*Required work:*
Don't include any picture when you restate the data word for word.

********************

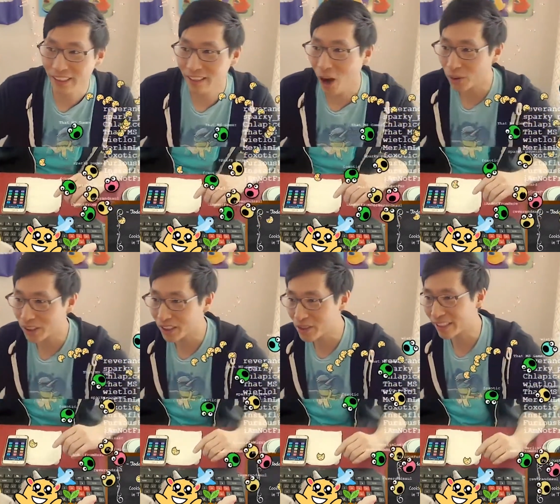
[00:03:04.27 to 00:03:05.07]
Oh, there it
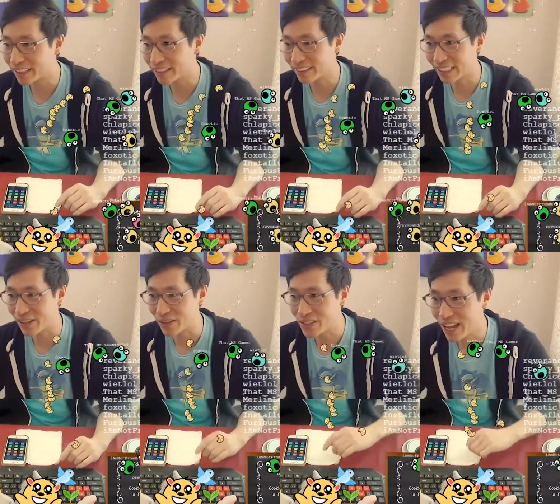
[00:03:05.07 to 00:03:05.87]
goes again. There it
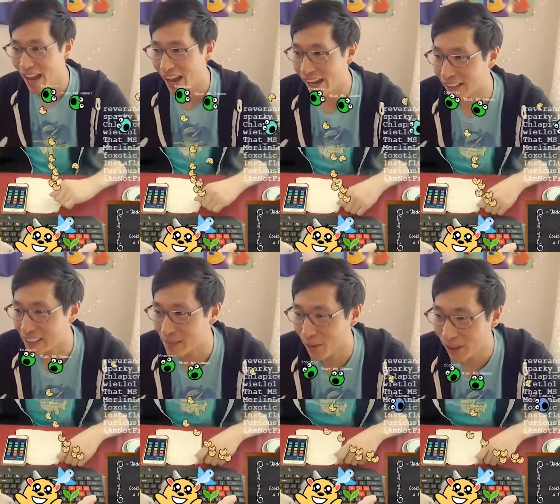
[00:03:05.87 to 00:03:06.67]
goes. And
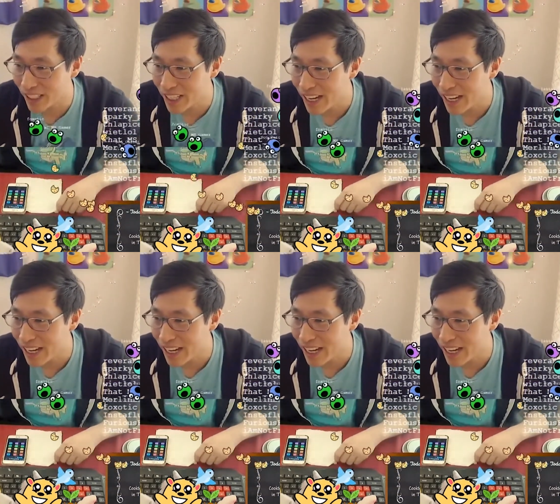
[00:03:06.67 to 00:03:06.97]
Sparky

********************

*Exercise answer:*
[00:03:04.27 to 00:03:05.07]
Oh, there it
[00:03:05.07 to 00:03:05.87]
goes again. There it
[00:03:05.87 to 00:03:06.67]
goes. And
[00:03:06.67 to 00:03:06.97]
Sparky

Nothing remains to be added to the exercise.